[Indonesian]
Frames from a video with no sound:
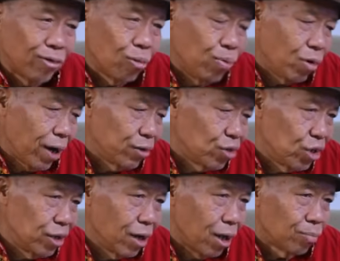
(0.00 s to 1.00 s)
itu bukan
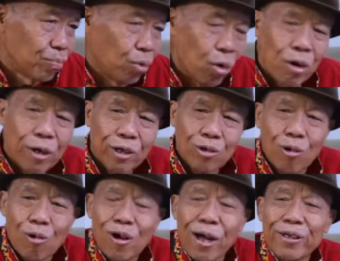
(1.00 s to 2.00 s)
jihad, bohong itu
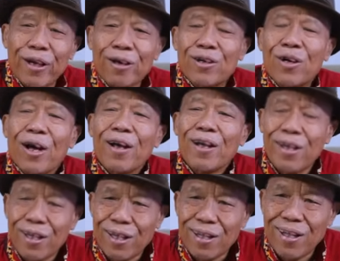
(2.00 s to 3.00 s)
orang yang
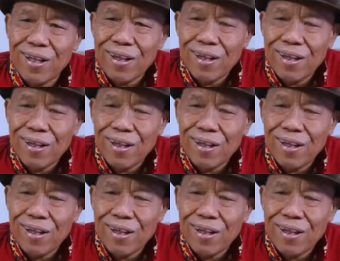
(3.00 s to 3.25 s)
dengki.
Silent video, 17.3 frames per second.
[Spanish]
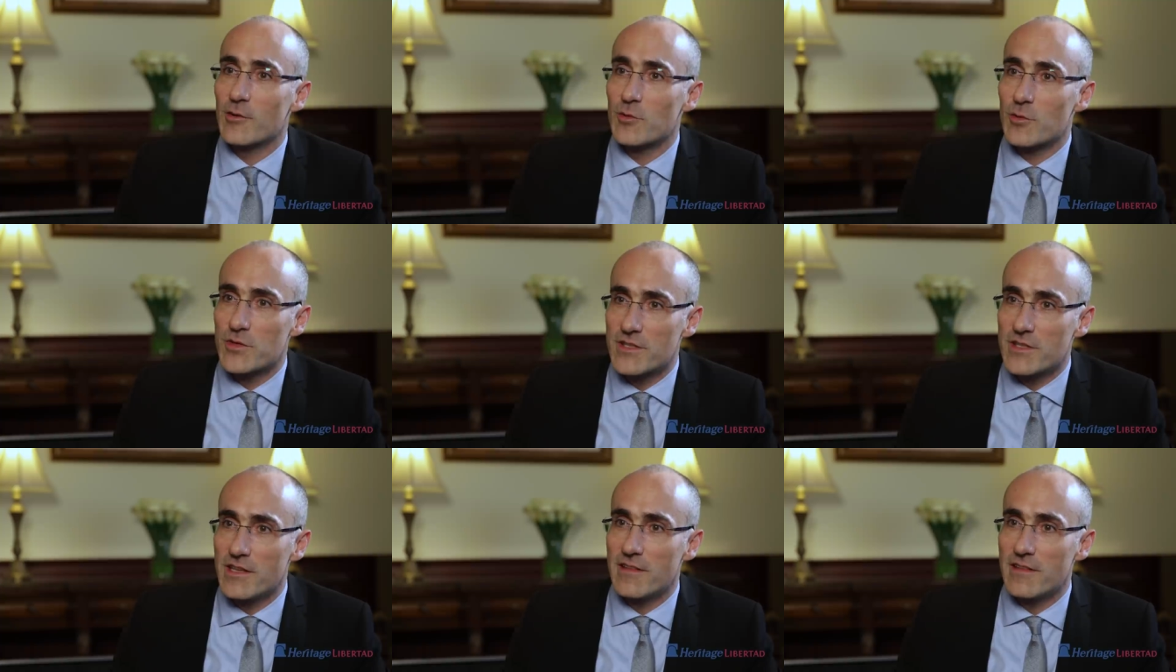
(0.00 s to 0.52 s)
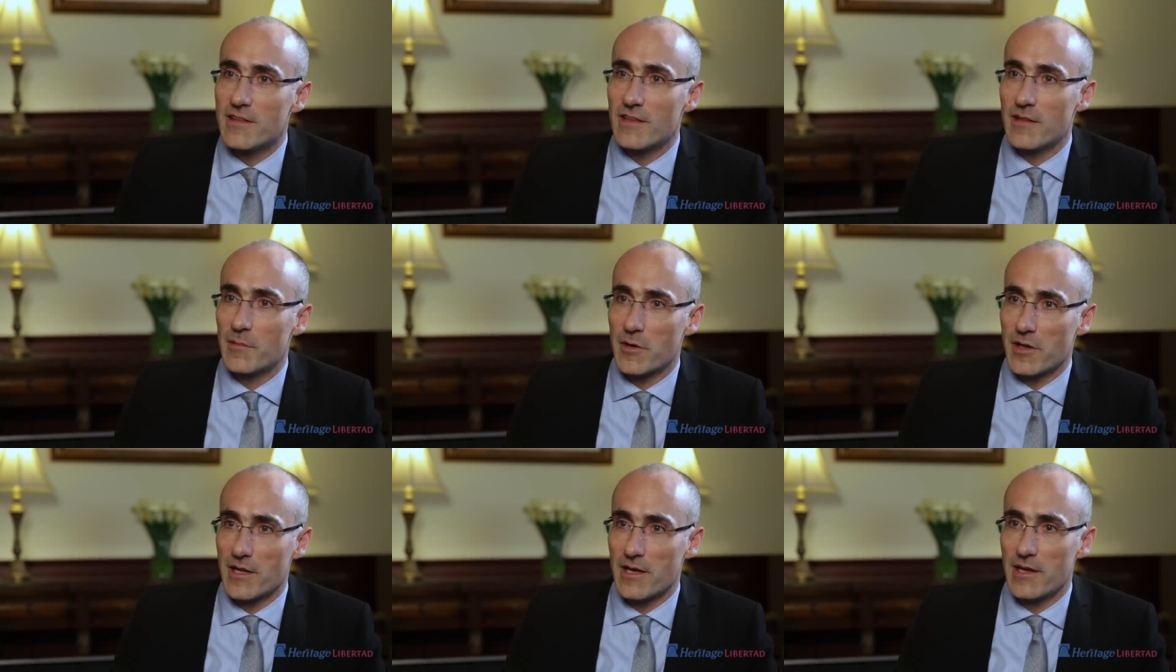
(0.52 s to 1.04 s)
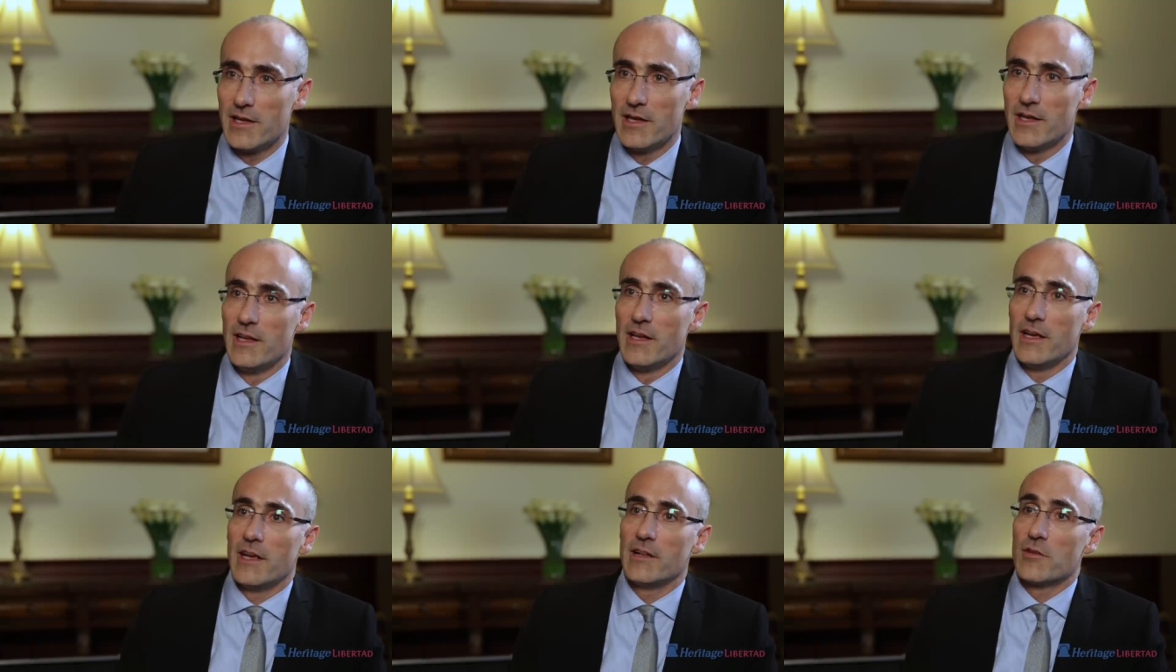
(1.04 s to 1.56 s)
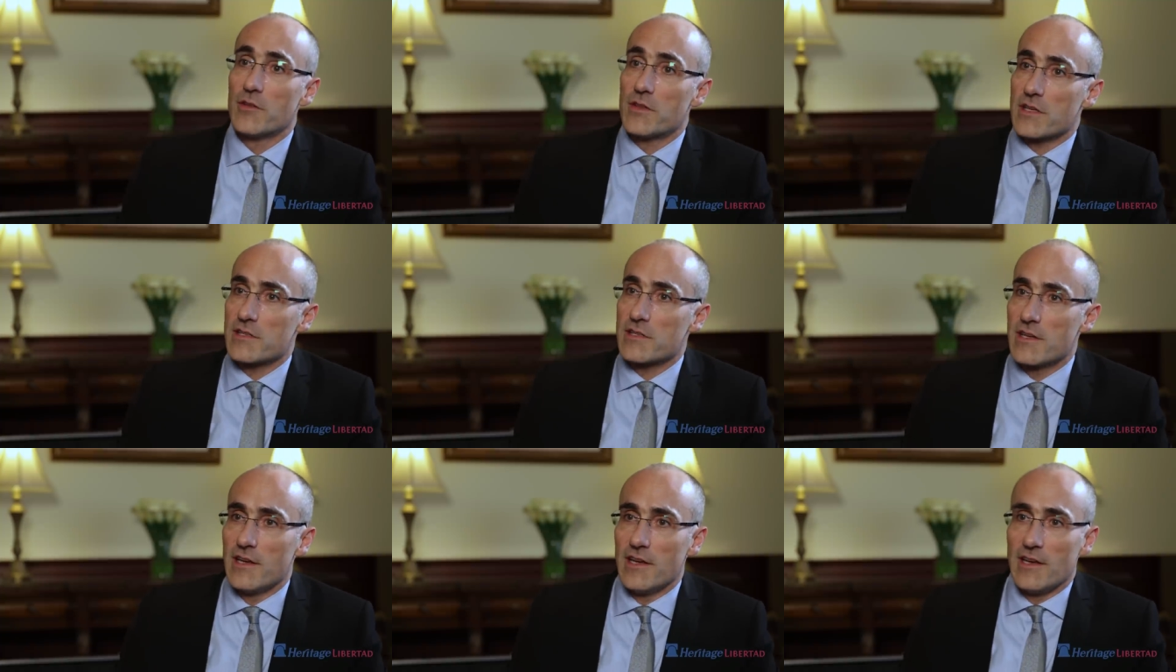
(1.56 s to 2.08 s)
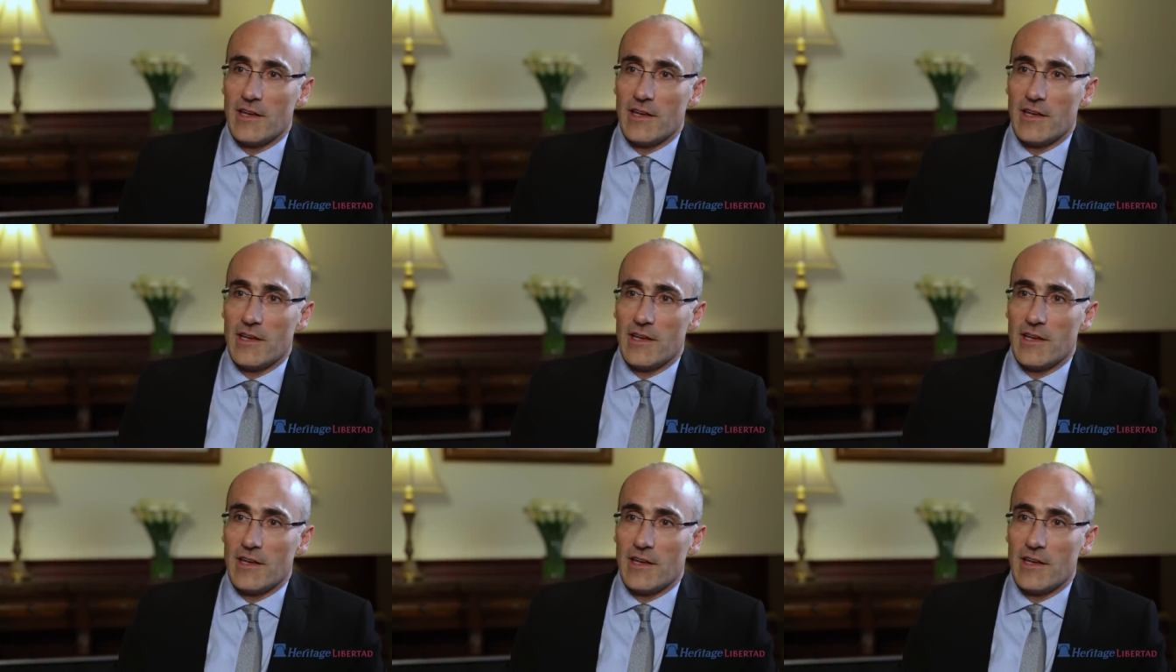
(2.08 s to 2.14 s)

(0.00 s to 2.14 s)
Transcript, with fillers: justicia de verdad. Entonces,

★ ★ ★ ★ ★ ★ ★

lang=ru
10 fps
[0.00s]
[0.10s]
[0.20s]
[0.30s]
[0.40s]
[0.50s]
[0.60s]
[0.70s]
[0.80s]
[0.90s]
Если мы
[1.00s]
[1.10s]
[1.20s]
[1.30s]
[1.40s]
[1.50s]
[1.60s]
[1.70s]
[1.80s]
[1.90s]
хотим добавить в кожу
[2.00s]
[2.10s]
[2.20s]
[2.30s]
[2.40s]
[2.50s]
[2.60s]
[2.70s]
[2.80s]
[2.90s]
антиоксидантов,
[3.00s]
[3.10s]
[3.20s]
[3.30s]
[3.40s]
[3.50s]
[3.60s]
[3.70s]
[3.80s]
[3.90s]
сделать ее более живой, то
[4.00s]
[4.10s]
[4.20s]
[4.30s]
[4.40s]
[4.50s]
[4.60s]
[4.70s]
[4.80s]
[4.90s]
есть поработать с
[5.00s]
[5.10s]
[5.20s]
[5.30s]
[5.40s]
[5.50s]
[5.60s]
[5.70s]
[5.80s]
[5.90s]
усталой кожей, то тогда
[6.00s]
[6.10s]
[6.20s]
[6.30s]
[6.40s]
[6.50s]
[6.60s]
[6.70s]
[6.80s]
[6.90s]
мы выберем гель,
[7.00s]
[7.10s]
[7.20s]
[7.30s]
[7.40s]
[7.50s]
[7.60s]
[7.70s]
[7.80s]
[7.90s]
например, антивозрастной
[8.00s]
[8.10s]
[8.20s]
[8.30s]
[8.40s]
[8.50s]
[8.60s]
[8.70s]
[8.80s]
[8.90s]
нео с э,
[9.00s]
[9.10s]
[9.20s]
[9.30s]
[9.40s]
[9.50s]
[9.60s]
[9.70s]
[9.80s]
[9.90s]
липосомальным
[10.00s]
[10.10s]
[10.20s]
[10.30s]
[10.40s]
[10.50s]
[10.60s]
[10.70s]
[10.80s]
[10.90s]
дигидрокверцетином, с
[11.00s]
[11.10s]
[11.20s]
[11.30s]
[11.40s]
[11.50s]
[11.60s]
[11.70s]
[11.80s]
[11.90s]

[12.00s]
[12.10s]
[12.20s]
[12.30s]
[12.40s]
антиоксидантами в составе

★ ★ ★ ★ ★ ★ ★

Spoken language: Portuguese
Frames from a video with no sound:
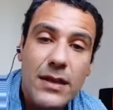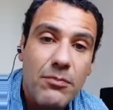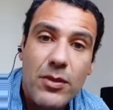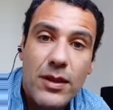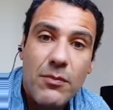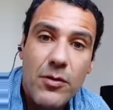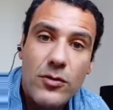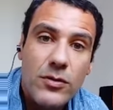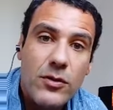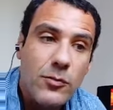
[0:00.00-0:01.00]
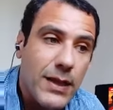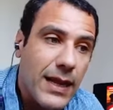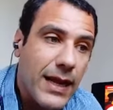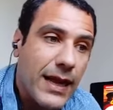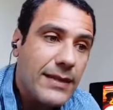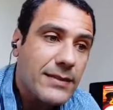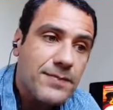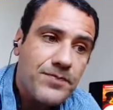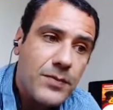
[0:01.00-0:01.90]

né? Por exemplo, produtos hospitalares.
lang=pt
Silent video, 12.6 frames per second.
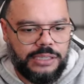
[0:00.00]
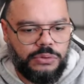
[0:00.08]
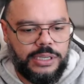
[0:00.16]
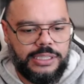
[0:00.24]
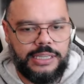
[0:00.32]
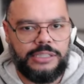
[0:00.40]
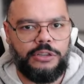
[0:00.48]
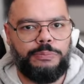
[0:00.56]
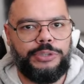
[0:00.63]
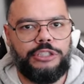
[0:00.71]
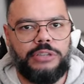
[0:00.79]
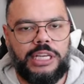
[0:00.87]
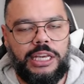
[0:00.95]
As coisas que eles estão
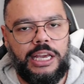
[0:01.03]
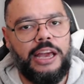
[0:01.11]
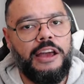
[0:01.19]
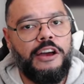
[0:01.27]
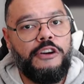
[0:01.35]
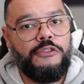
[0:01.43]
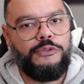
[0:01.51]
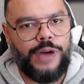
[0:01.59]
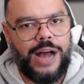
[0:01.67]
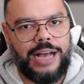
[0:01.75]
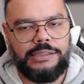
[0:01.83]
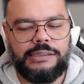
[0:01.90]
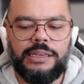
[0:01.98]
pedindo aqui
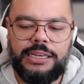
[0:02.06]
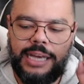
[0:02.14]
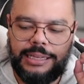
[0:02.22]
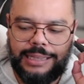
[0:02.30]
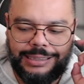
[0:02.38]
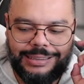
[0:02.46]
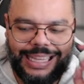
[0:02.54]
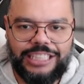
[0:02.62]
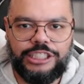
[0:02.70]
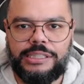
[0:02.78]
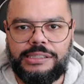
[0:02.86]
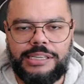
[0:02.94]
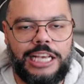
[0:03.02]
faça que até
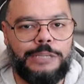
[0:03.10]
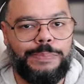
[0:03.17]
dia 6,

★ ★ ★ ★ ★ ★ ★

▸ WHAT TO WORK ON
Pull out the lines above in which the word "Silent" appears.

▸ ANSWER BELOW
Silent video, 17.3 frames per second.
Silent video, 12.6 frames per second.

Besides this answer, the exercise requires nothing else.